_Task instructions_
From the line containing "[00:00:01.00 to 00:00:01.33]" to the final line of the entries, copy each line exactly. Pictures stay out.

_Input_
^^^^^^^^^^^^^^^^

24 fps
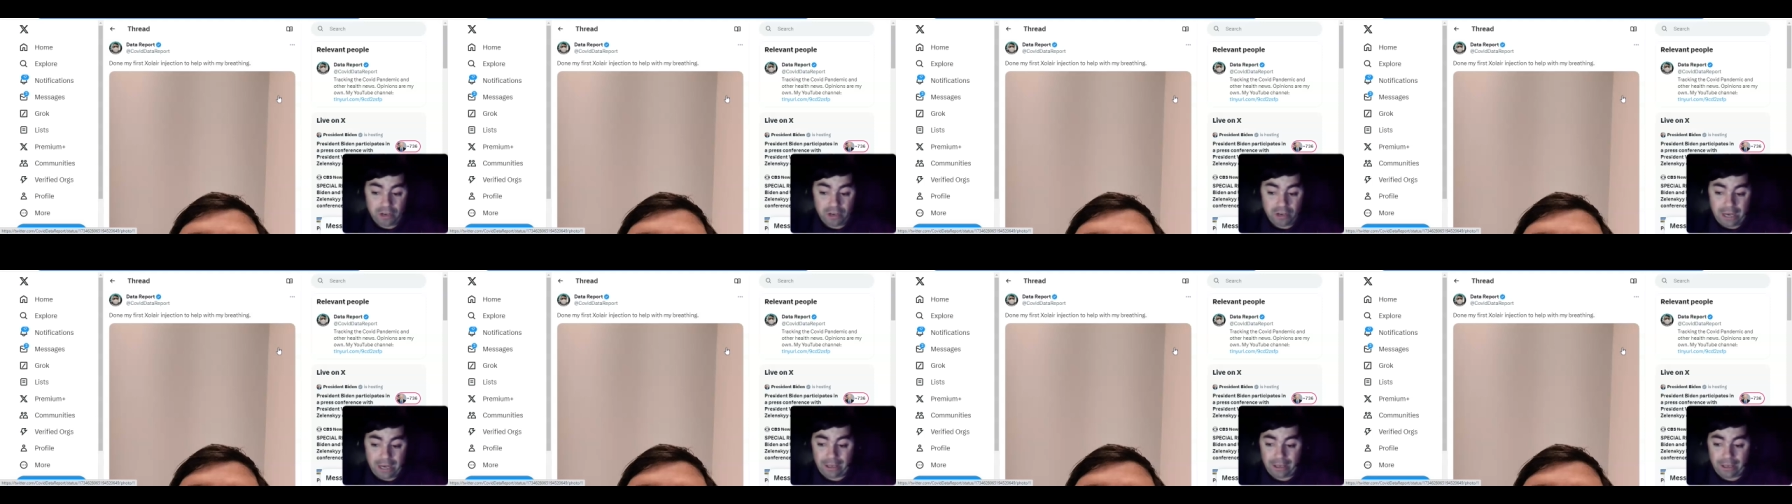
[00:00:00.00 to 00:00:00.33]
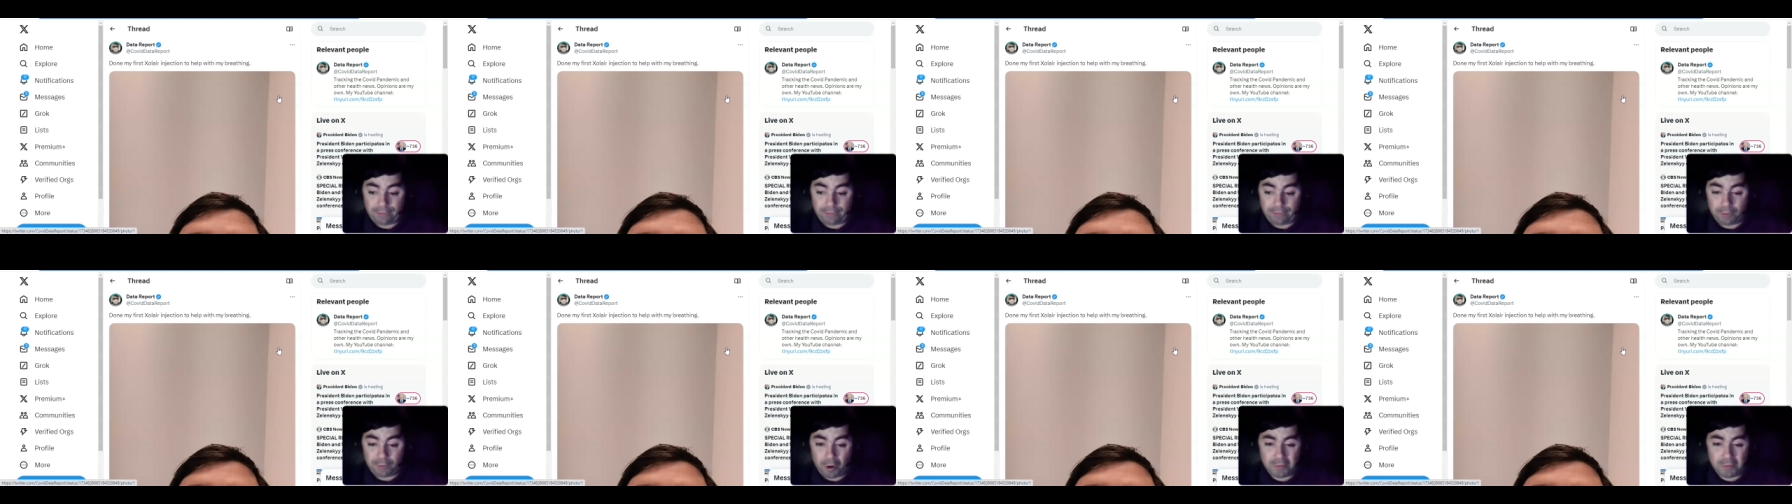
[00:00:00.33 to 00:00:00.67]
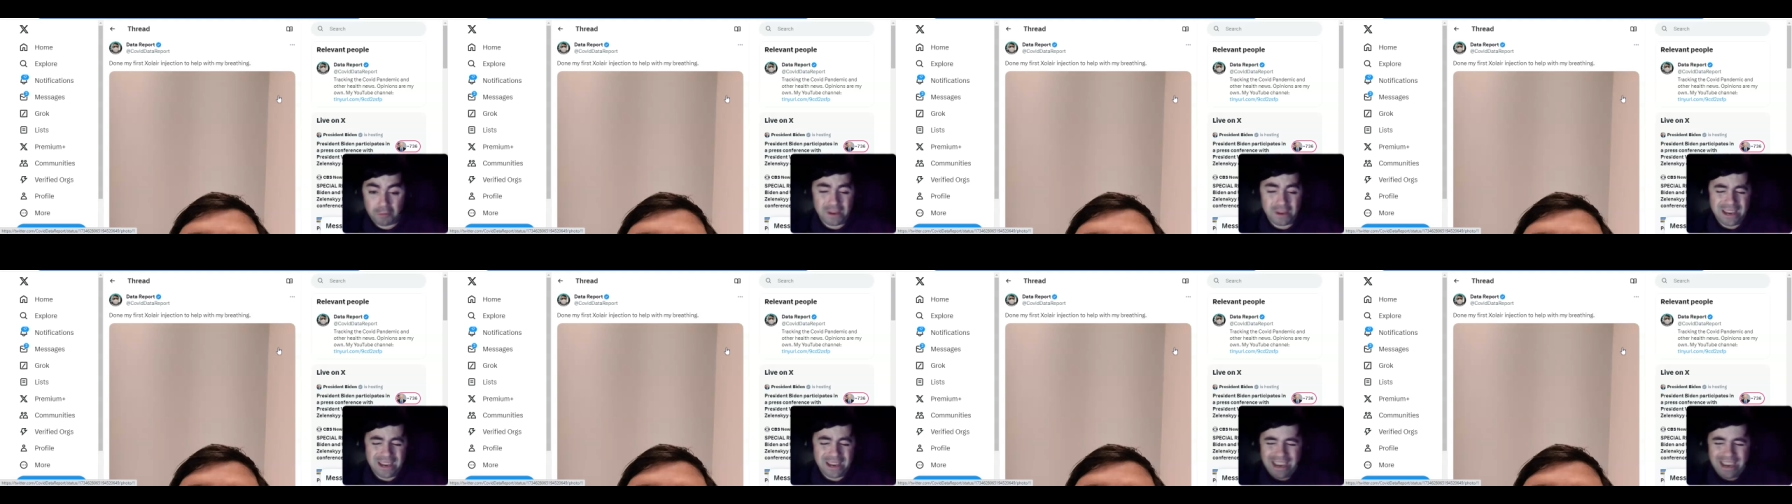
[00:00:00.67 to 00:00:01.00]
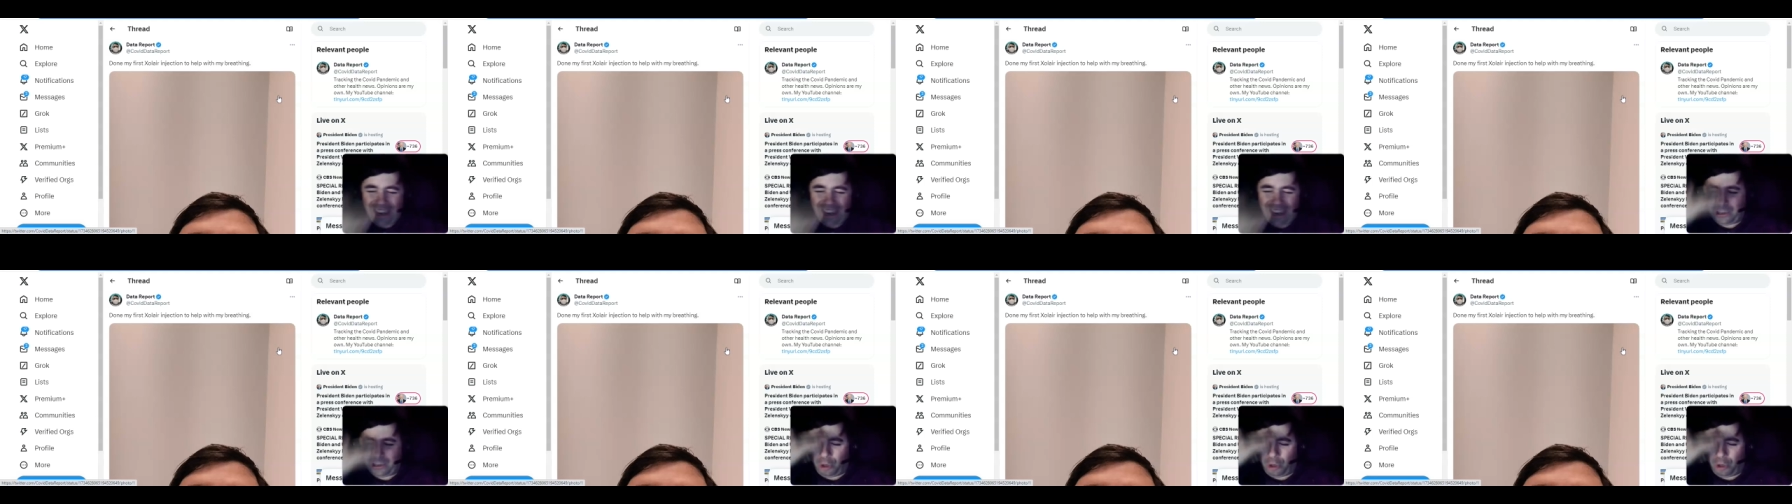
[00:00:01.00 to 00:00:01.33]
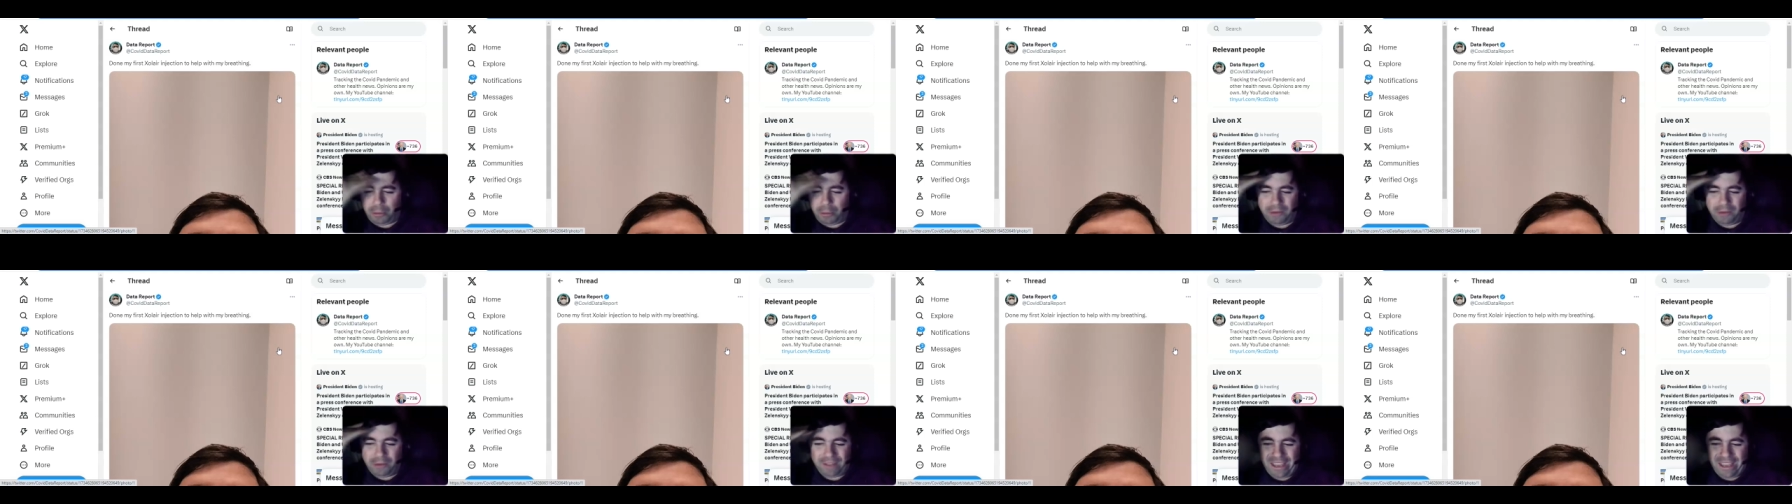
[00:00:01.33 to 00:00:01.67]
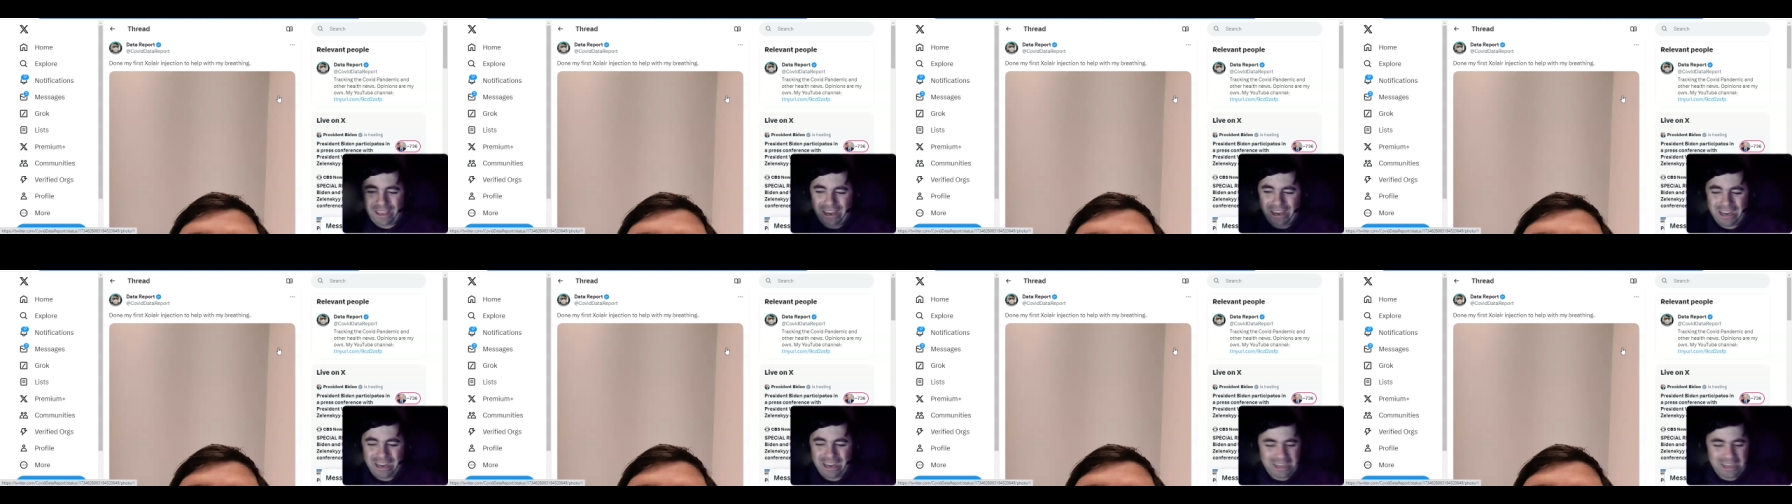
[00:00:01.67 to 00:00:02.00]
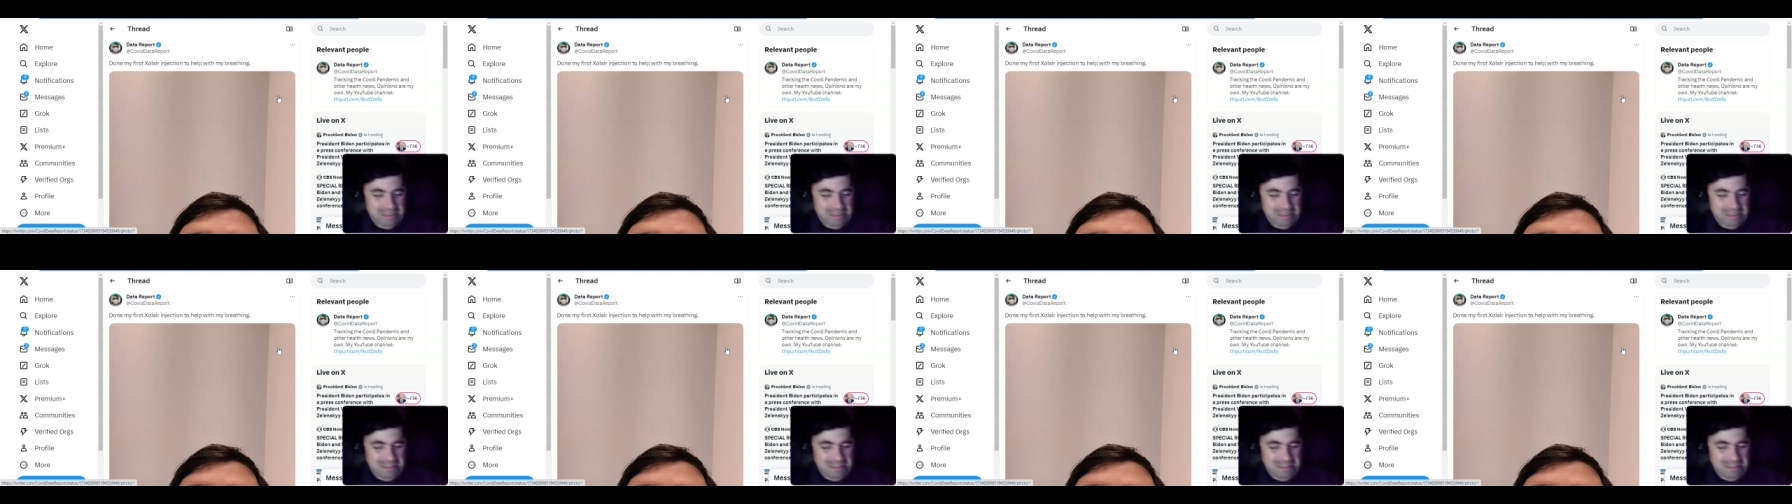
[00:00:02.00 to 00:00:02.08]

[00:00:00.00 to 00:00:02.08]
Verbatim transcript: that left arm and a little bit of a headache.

^^^^^^^^^^^^^^^^

_Solution for this problem_
[00:00:01.00 to 00:00:01.33]
[00:00:01.33 to 00:00:01.67]
[00:00:01.67 to 00:00:02.00]
[00:00:02.00 to 00:00:02.08]

[00:00:00.00 to 00:00:02.08]
Verbatim transcript: that left arm and a little bit of a headache.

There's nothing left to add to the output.